You can add as many objects and methods as you’d like to this list, and they’ll all get called when the event fires. Now a programmer can set up an event framework like this, and if an extra event needs to be added or an existing one removed from the list at a later date, a designer or artist working away from the codebase can make the change themselves without needing to call upon a programmer to dive behind the scenes.

Custom event data

Of course, we’ve lost the ability to pass custom data through the event. To add this back, we can add up to four type parameters to UnityEvent to specify what kind of data we want to send.

Then on the subscriber, we’ll add back the extra parameter.

We can subscribe via code like before, but this isn’t quite what we want yet because the event has now disappeared from the Inspector. One of the slightly more annoying parts of this approach is that UnityEvent<int>, or indeed any UnityEvent<T>, is no longer serializable, so we’ll need one more step to make it show up in the Inspector again. Luckily, all we need to do is create a tiny class that derives the generic UnityEvent<int> and label it with [System.Serializable].

The HealthChangedEvent type is essentially just a UnityEvent<int>, and by labelling it with the System.Serializable attribute, it should now appear in the Inspector again. This time, when selecting a method from the drop-down, there will be a section at the top with the heading “Dynamic int”, which will list the methods which match the parameter list (in our case, a single int). When one of those is selected, the method will receive the value passed into the Invoke method.

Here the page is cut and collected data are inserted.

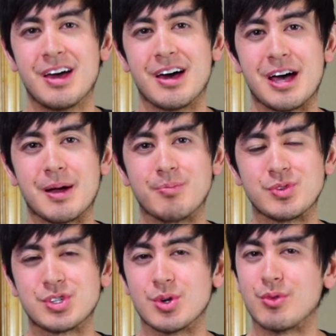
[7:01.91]
Um,
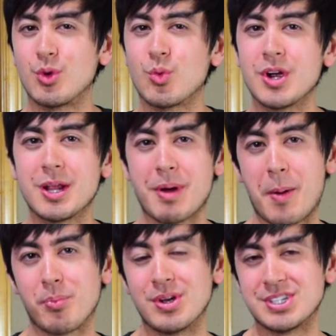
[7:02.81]
so if you're worried
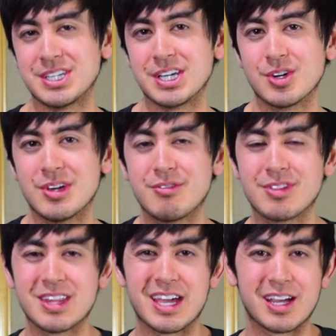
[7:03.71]
about printing or
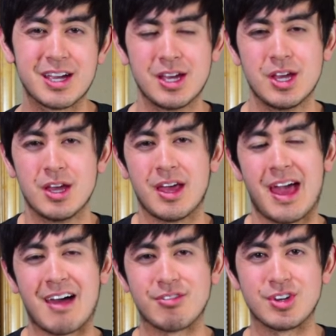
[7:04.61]
even like
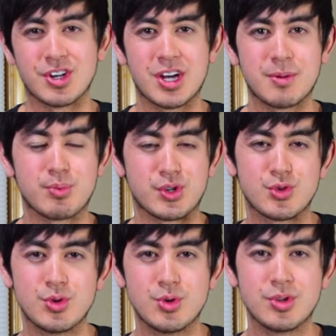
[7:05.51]
having your gun
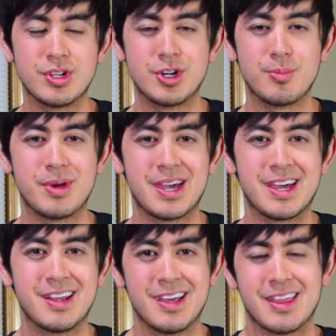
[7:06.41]
protrude a little
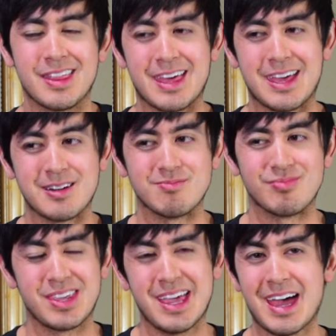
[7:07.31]
bit,
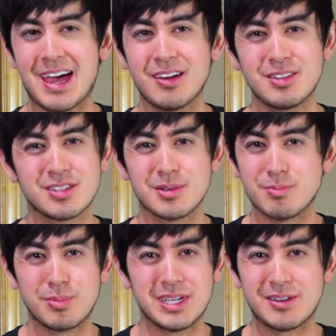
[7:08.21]
then yeah, to
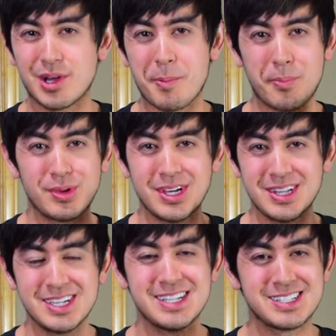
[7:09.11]
be
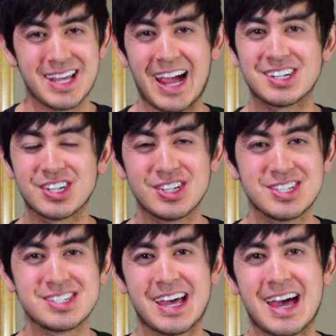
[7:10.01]
completely tactically
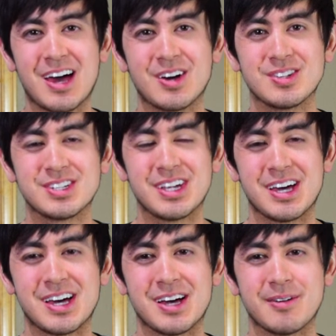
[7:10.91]
sound,
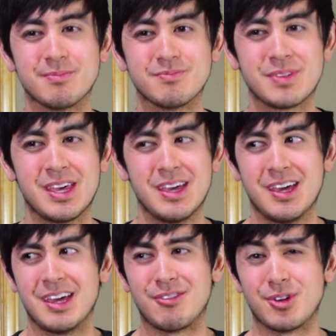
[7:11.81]
um,
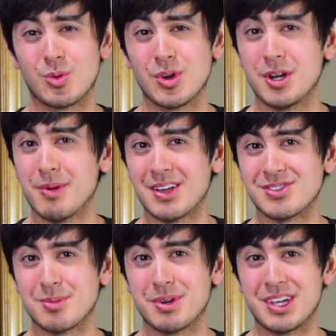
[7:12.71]
if you're worried about
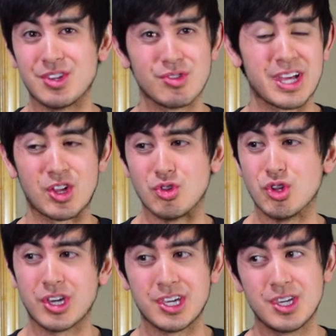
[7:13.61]
somebody like
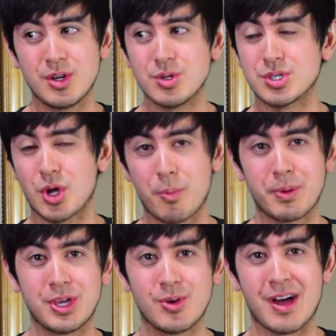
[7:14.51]
looking you,
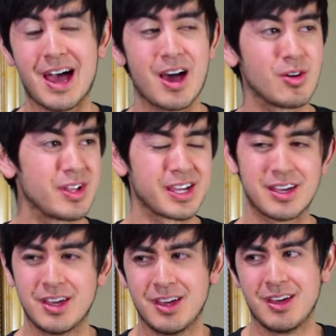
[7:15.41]
scoping you out,
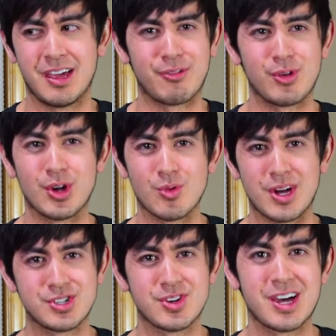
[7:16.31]
like if you're at a
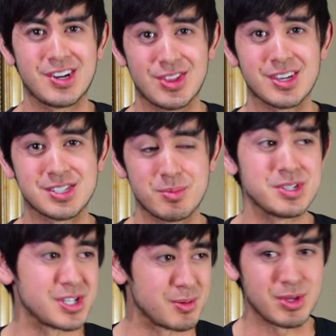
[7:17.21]
restaurant and you think
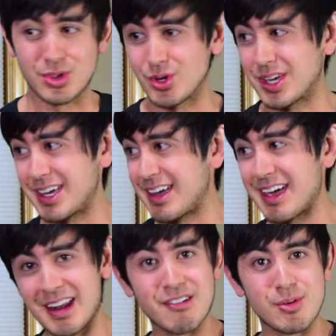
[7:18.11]
somebody's going to be looking
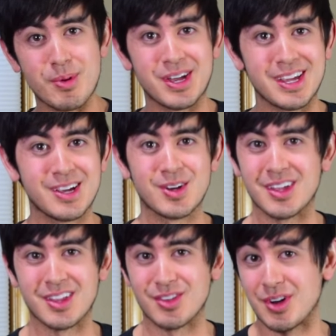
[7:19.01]
at everybody,
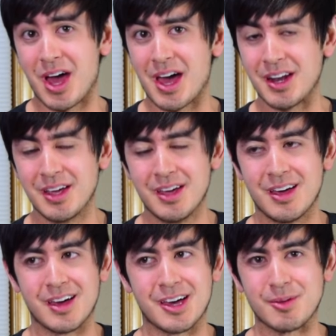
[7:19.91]
uh, they're not.
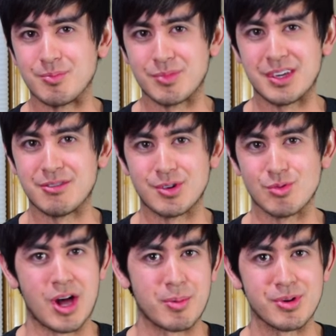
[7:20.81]
Um, even a
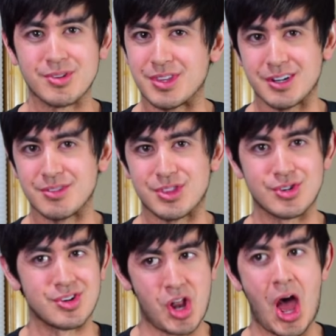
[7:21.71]
robber, they're
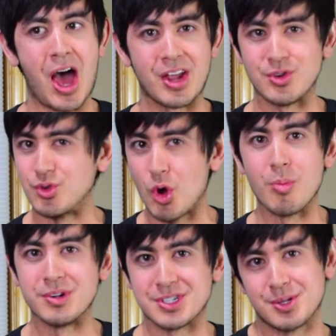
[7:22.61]
they're not.
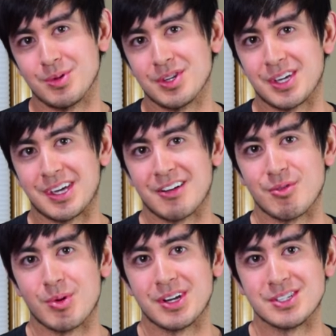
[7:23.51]
Nobody's going to be looking at
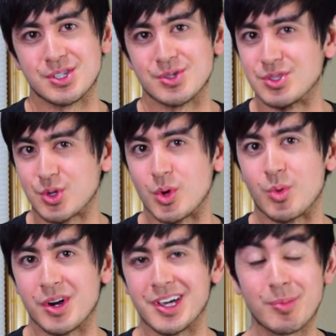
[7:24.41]
everybody, so just quit
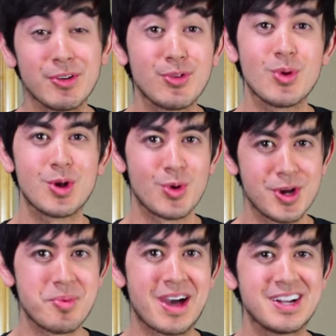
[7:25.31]
worrying. But if you want to worry
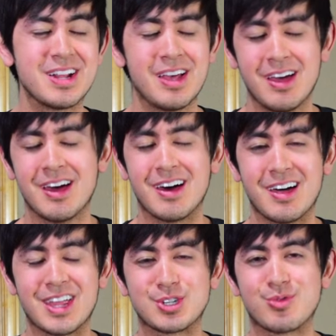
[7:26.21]
about it, uh,
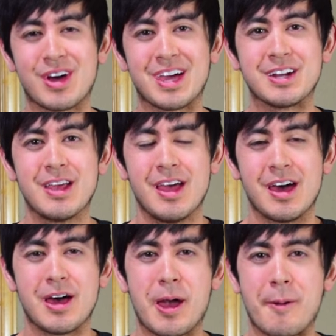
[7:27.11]
that's fine.
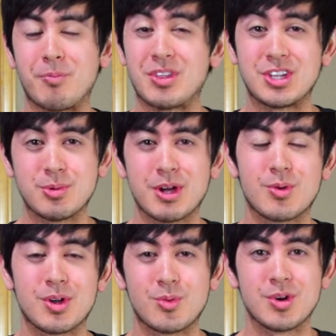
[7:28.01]
Uh, and then you might
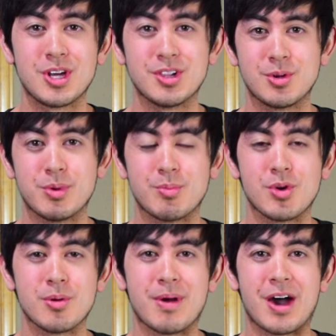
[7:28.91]
want to worry a little bit
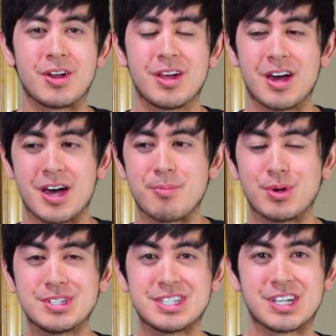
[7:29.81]
more about uh,
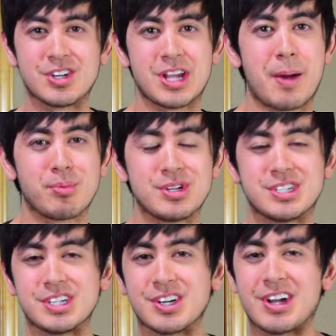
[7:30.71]
printing or not
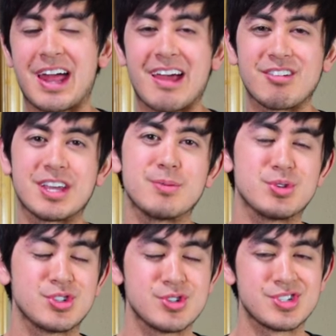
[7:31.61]
printing or not having any
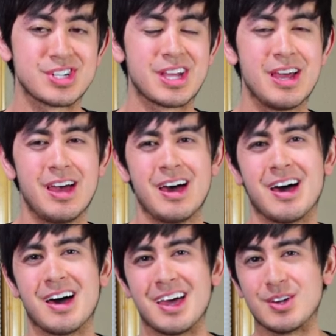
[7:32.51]
protrusion,
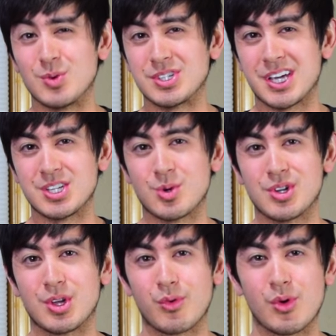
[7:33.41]
uh, in which case you want
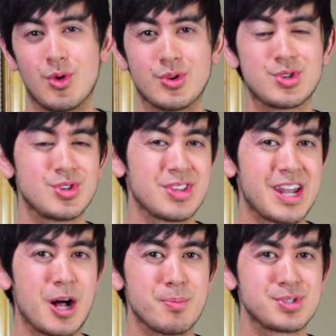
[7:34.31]
to look for a holster that
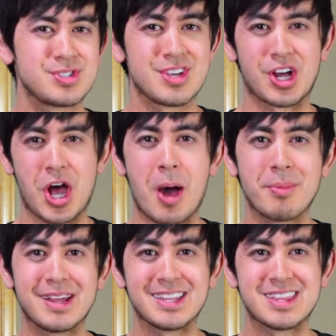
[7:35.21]
helps
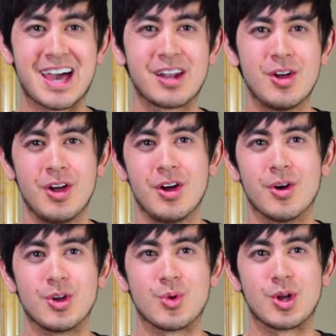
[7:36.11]
accommodate that,
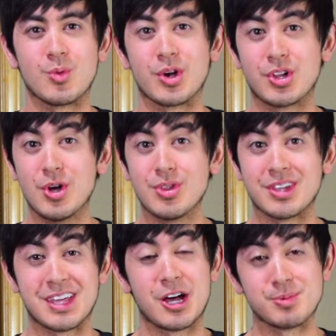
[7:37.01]
or you want to wear
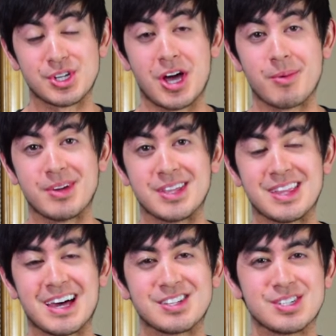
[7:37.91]
clothing that helps accommodate that.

The other useful feature of UnityEvent is that we can also add methods which don’t match the parameter list - they will just fire normally without receiving the data passed into Invoke. You can add up to four parameters by using UnityEvent<int, string>, or UnityEvent<float, int, bool> and so on - just use the “extension class” trick above to make it pop up in the Inspector.

We’ve seen a range of messaging and event systems which can be used in Unity and scenarios where each one might be useful, as well as use cases where they fall down. The backbone of a smoothly running game - and, crucially, an easily maintainable one - is robust communication between the different components, and hopefully with this article you’ll be able to level up your game’s messaging architecture.